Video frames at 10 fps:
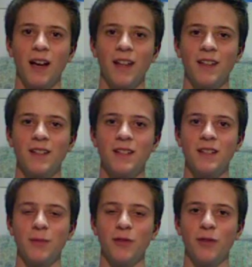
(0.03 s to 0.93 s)
Hi, this is
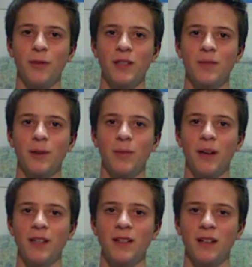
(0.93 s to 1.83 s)
Timmy from
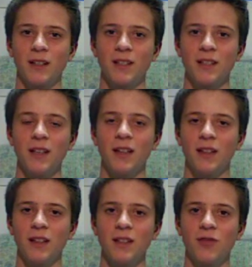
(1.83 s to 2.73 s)
Experimental RC and
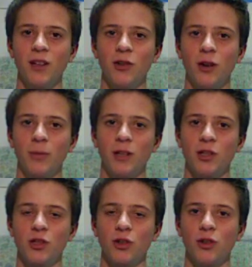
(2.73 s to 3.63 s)
in this video I'm going
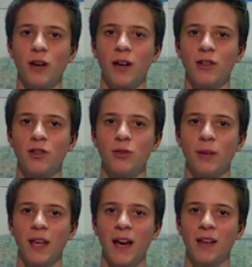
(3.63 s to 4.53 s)
to show you how to do
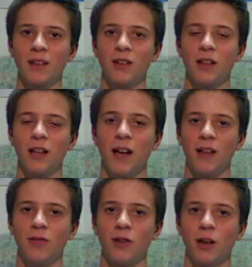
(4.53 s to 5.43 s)
mechanical
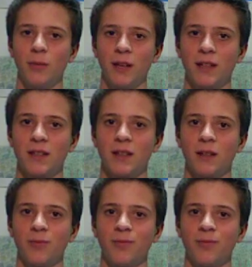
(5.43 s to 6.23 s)
elevon mixing.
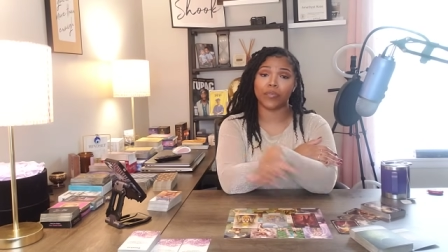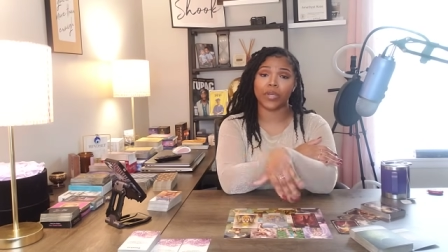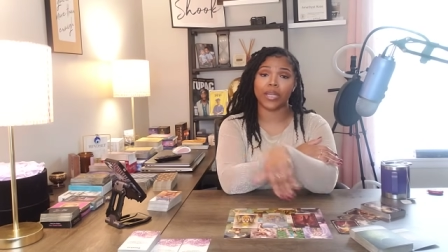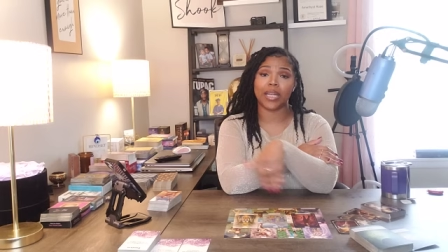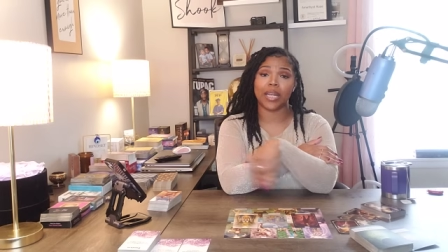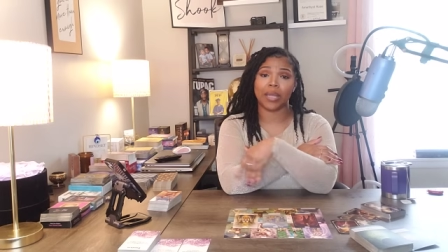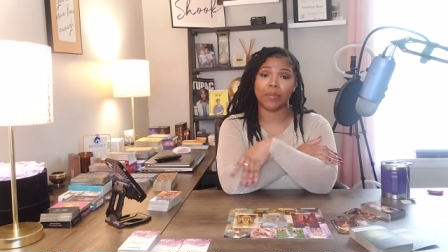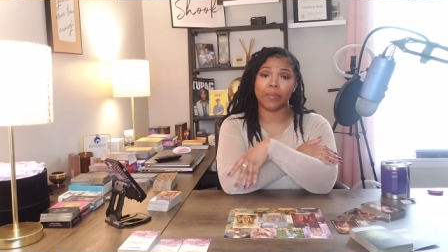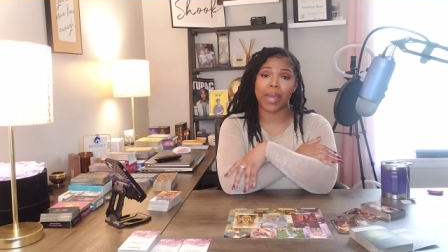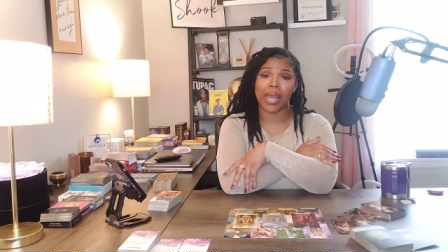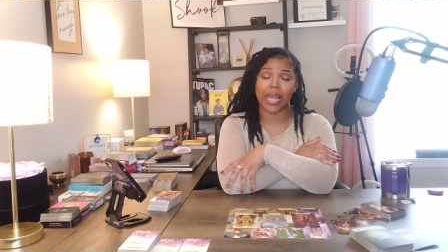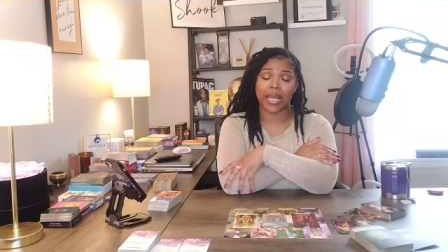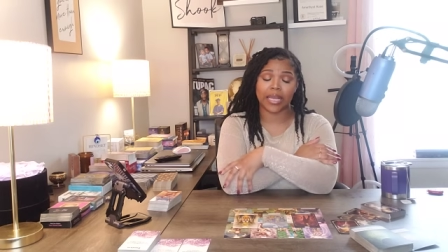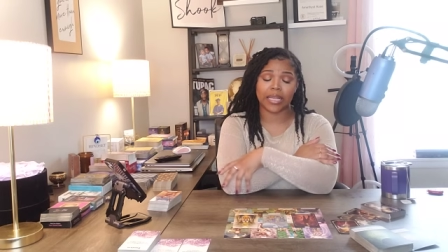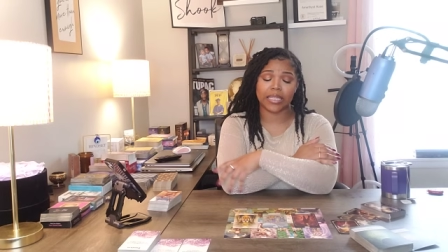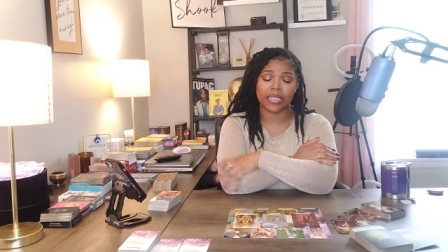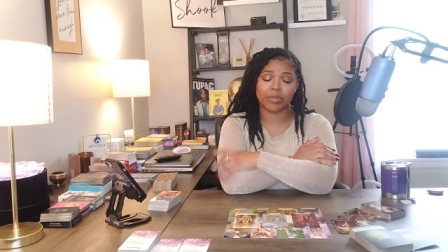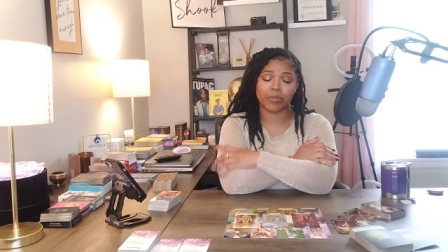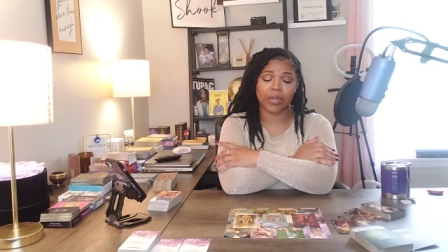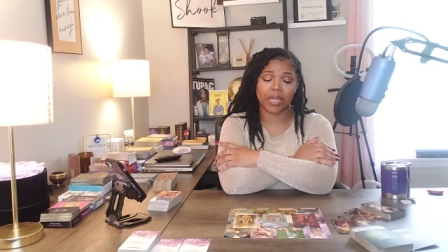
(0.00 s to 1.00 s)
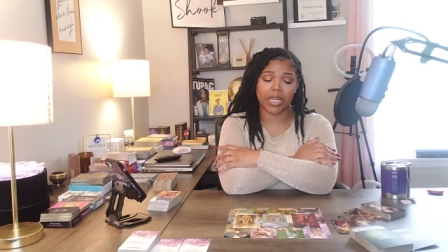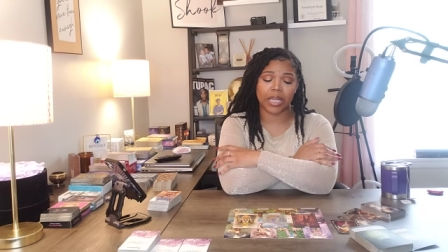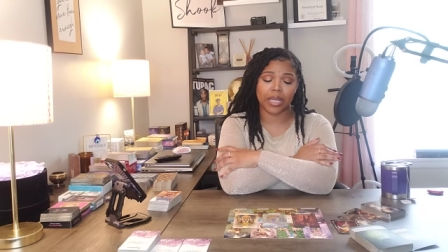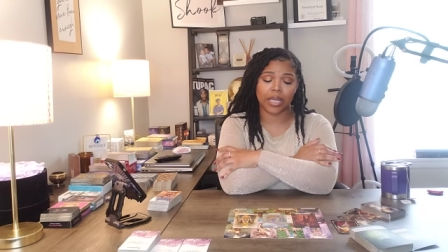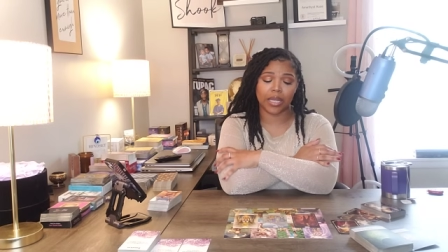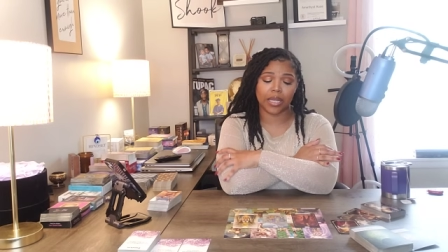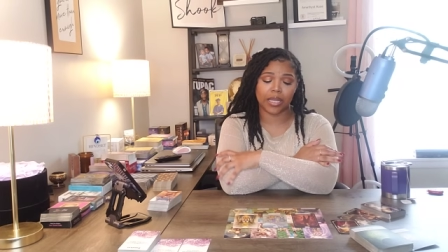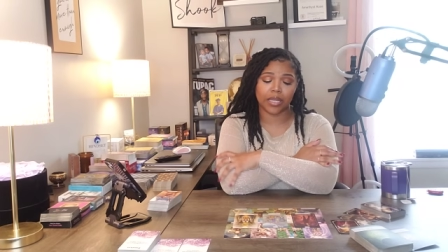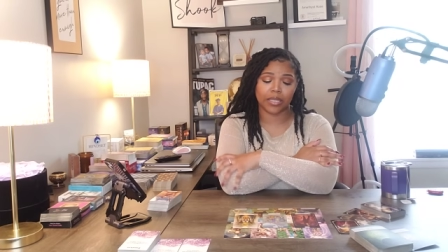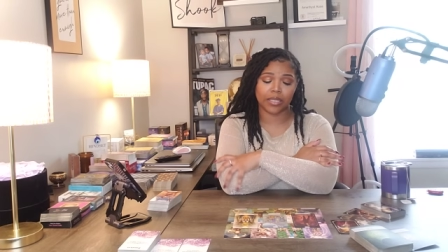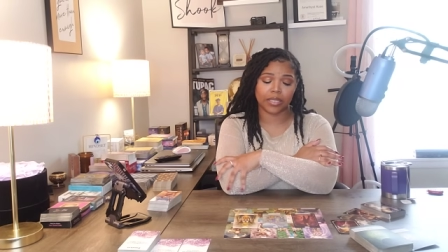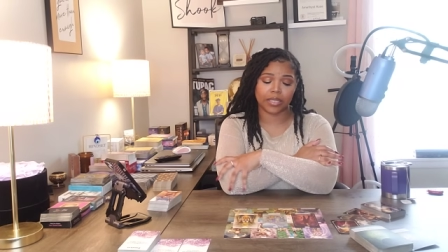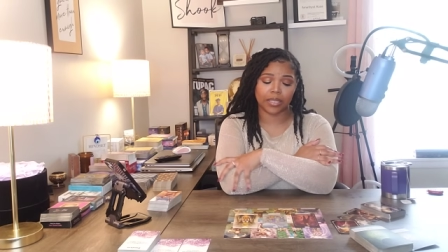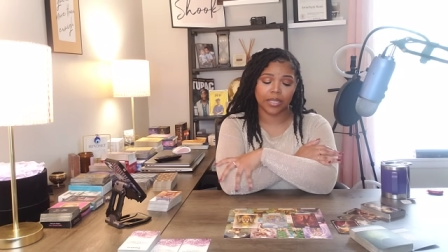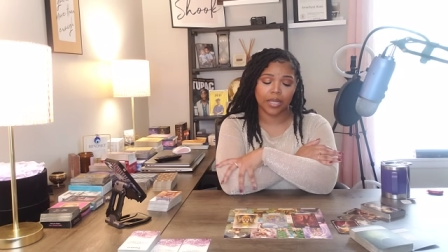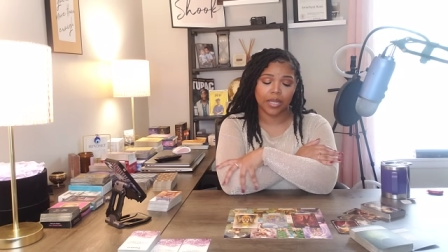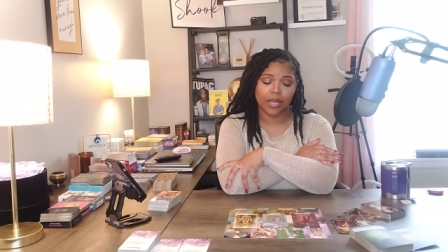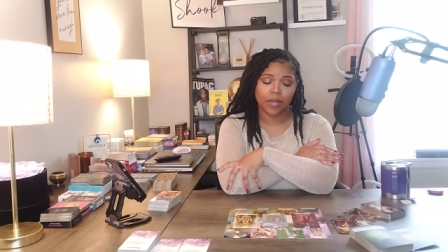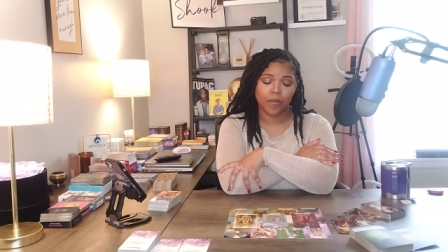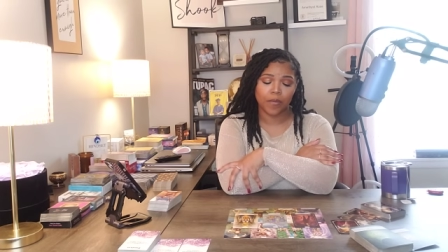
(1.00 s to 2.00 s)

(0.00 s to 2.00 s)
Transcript: reading makes because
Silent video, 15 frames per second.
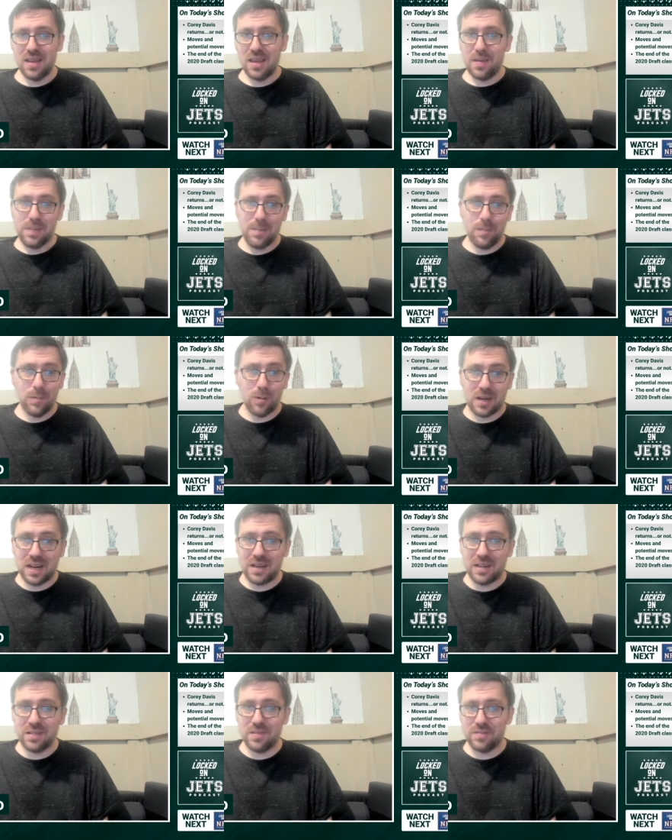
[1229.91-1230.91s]
people were kind
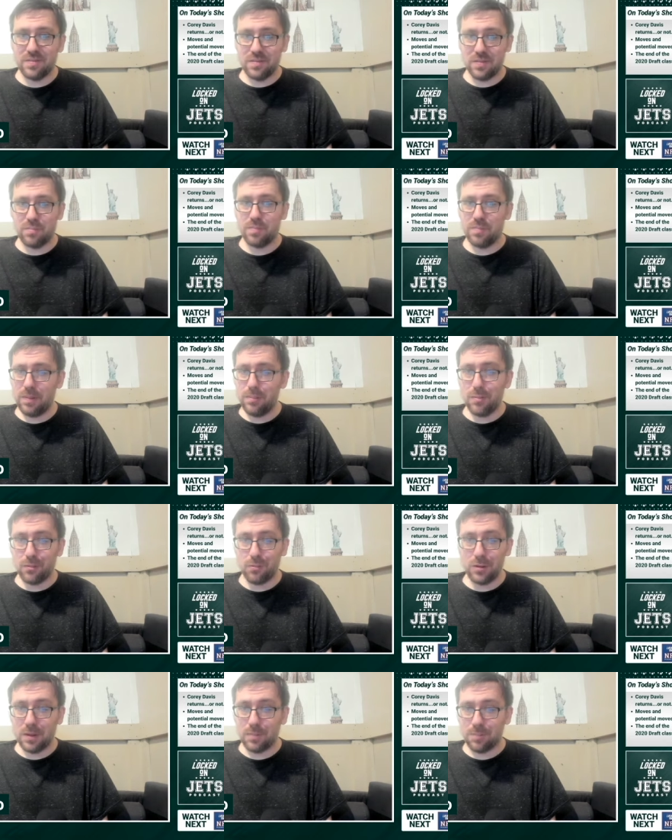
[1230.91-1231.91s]
of people were
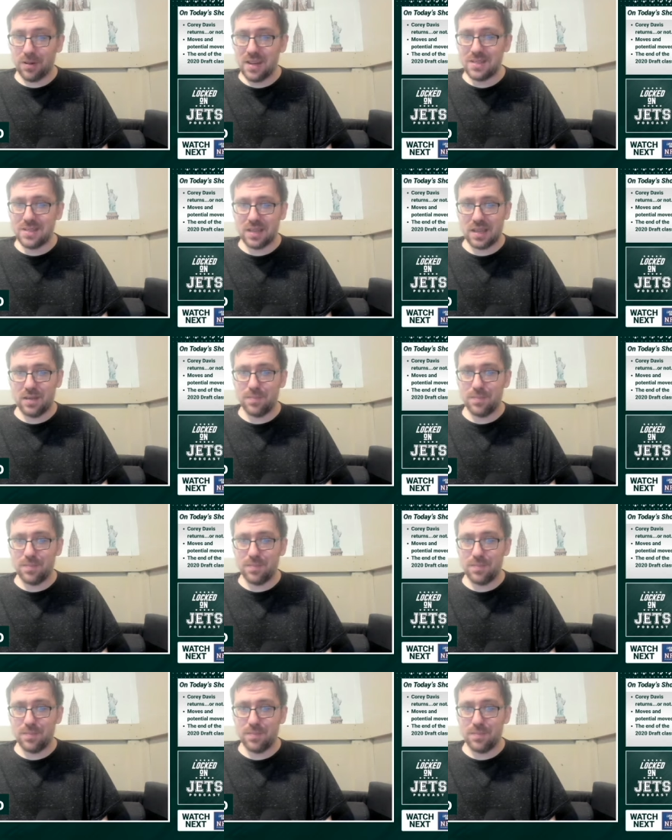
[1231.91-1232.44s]
really praising it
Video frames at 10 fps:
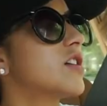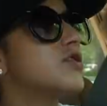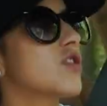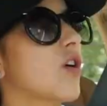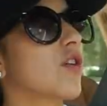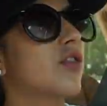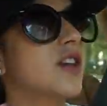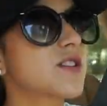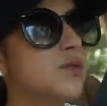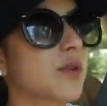So
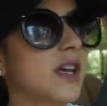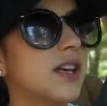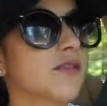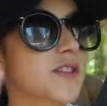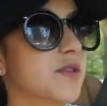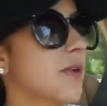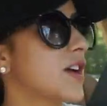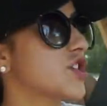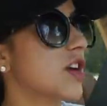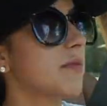this week, the reason why
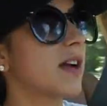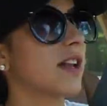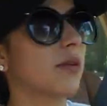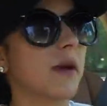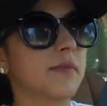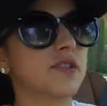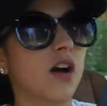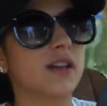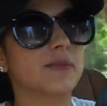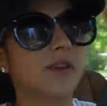I share my little pep
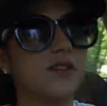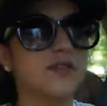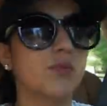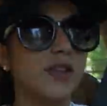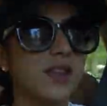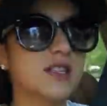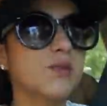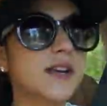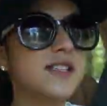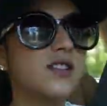talk is because when this
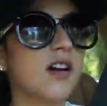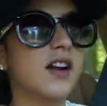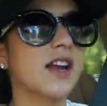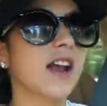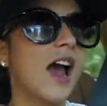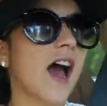week started,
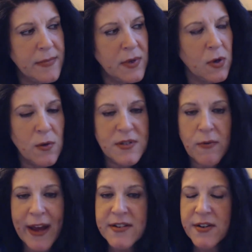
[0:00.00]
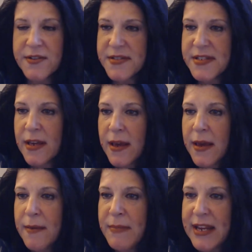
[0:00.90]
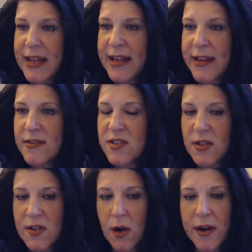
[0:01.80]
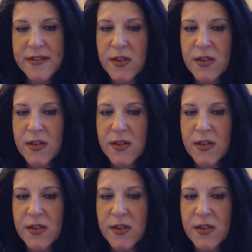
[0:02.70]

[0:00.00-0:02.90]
gold directors meeting in Stuttgart.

§ INSTRUCTIONS FOR THE TASK:
Give back the data exactly. Skip any images.

§ TASK RESPONSE:
Video frames at 10 fps:
(0.03 s to 0.93 s)
Hi, this is
(0.93 s to 1.83 s)
Timmy from
(1.83 s to 2.73 s)
Experimental RC and
(2.73 s to 3.63 s)
in this video I'm going
(3.63 s to 4.53 s)
to show you how to do
(4.53 s to 5.43 s)
mechanical
(5.43 s to 6.23 s)
elevon mixing.
(0.00 s to 1.00 s)
(1.00 s to 2.00 s)

(0.00 s to 2.00 s)
Transcript: reading makes because
Silent video, 15 frames per second.
[1229.91-1230.91s]
people were kind
[1230.91-1231.91s]
of people were
[1231.91-1232.44s]
really praising it
Video frames at 10 fps:
So
this week, the reason why
I share my little pep
talk is because when this
week started,
[0:00.00]
[0:00.90]
[0:01.80]
[0:02.70]

[0:00.00-0:02.90]
gold directors meeting in Stuttgart.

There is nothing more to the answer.